Introduction The increasing burden of self-limiting forms of HIV-associated neurocognitive disorder (HAND) in the antiretroviral therapy era calls for adjunctive interventions. The study aimed to determine the effects of a 12-week aerobic exercise programme on HAND. Methods This is a parallel-group, randomized controlled trial with concealed allocation and intention-to-treat analysis. This study was a clinic-based programme. Seventy-three patients with HAND were enrolled in the trial. The intervention comprised a moderate-intensity aerobic exercise, 20–60 min per session, three times per week, for twelve weeks. The control group received exercise education. Prevalence of HAND constituted the primary outcome. HAND was identified and classified following the Frascati criteria. We computed the odds ratio and number needed-to-treat to estimate the treatment effect. Results There were 73 patients (38 in exercise and 35 in control arm). Individuals in the exercise arm recorded a significantly higher reduction in working memory deficit (OR = 5.14; CI = 2.6–10.4; NNT = 6) but not in attention-deficit (OR = 0.31, CI = 0.2–0.5; NNT = −5) compared to the control group at twelve-week.
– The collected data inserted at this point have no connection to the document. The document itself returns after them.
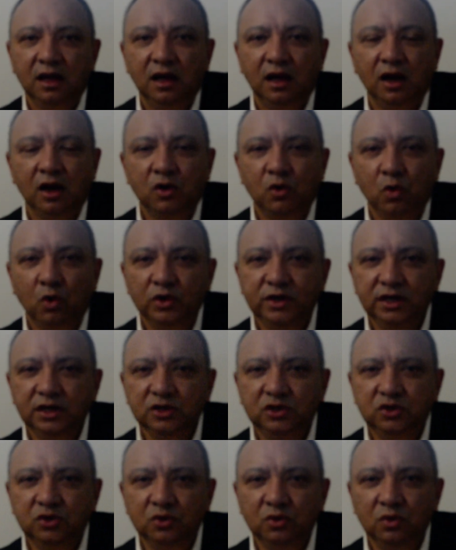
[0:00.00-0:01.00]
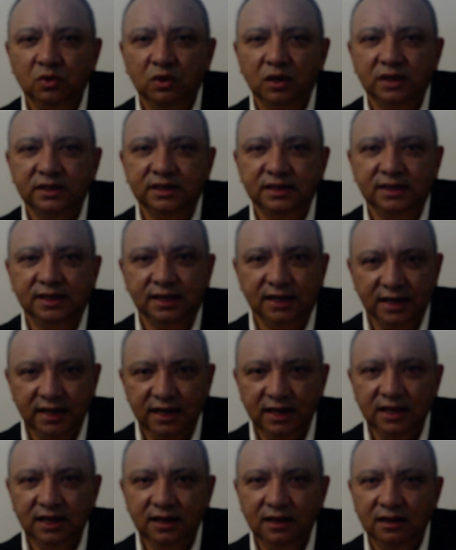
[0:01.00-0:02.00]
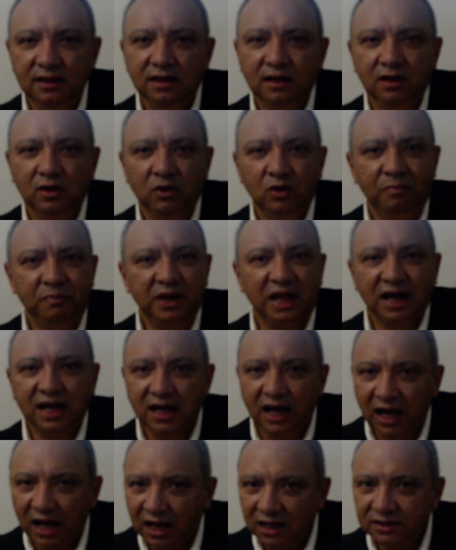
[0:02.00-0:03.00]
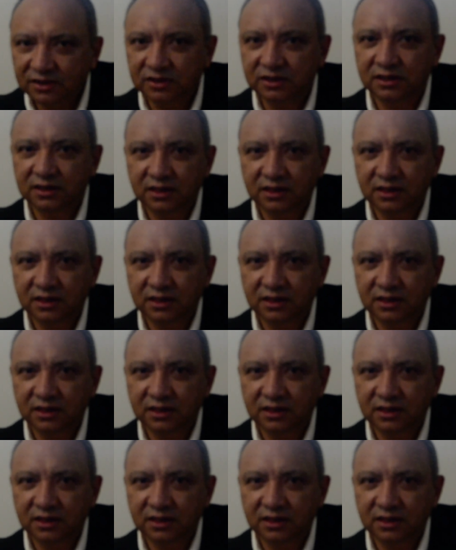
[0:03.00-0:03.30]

According to a decree or placardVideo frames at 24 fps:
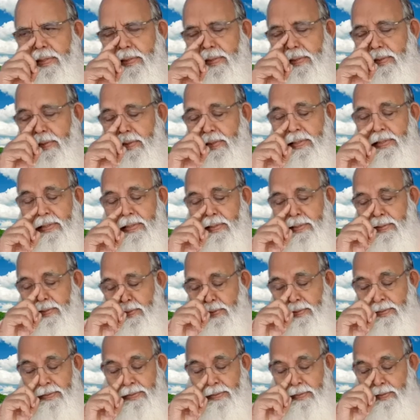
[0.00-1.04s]
See.
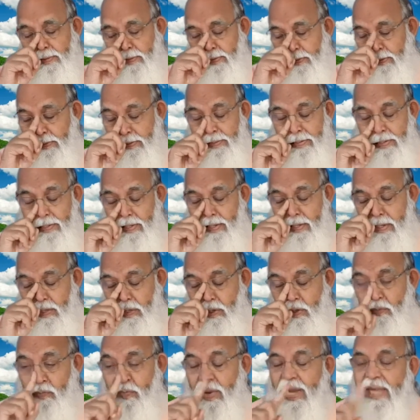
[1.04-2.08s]

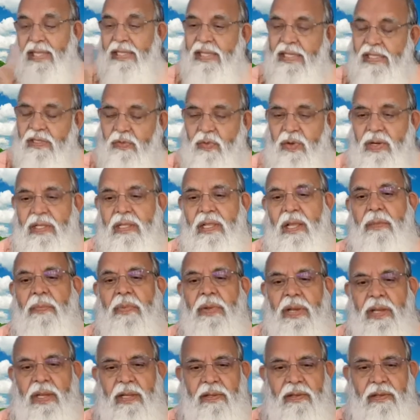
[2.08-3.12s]
Now by this what is
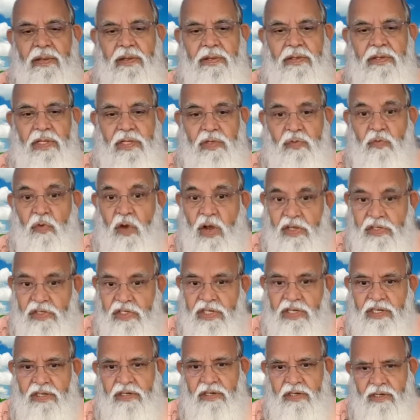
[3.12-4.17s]
happening, just watch
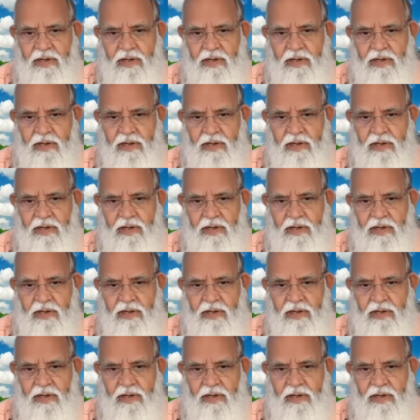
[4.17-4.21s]
it.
Reductions in attention deficit (OR = 1.55, 95 CI = 1.0–2.4; NNT = 5) and HAND prevalence (OR = 1.8, 95 CI = 1.2–2.8); NNT = 8) were significantly higher in the exercise group compared the control group at three-month. No significant between-group difference in functional independence was observed immediately after exercise (p > 0.05). Discussion The neuroprotective effects of aerobic exercise appear selective and vary with cognitive abilities impaired and aerobic capacity, with a greater change occurring with improved aerobic capacity. Conclusion Individuals with working memory and attention deficits may benefit more from moderate-intensity aerobic exercise.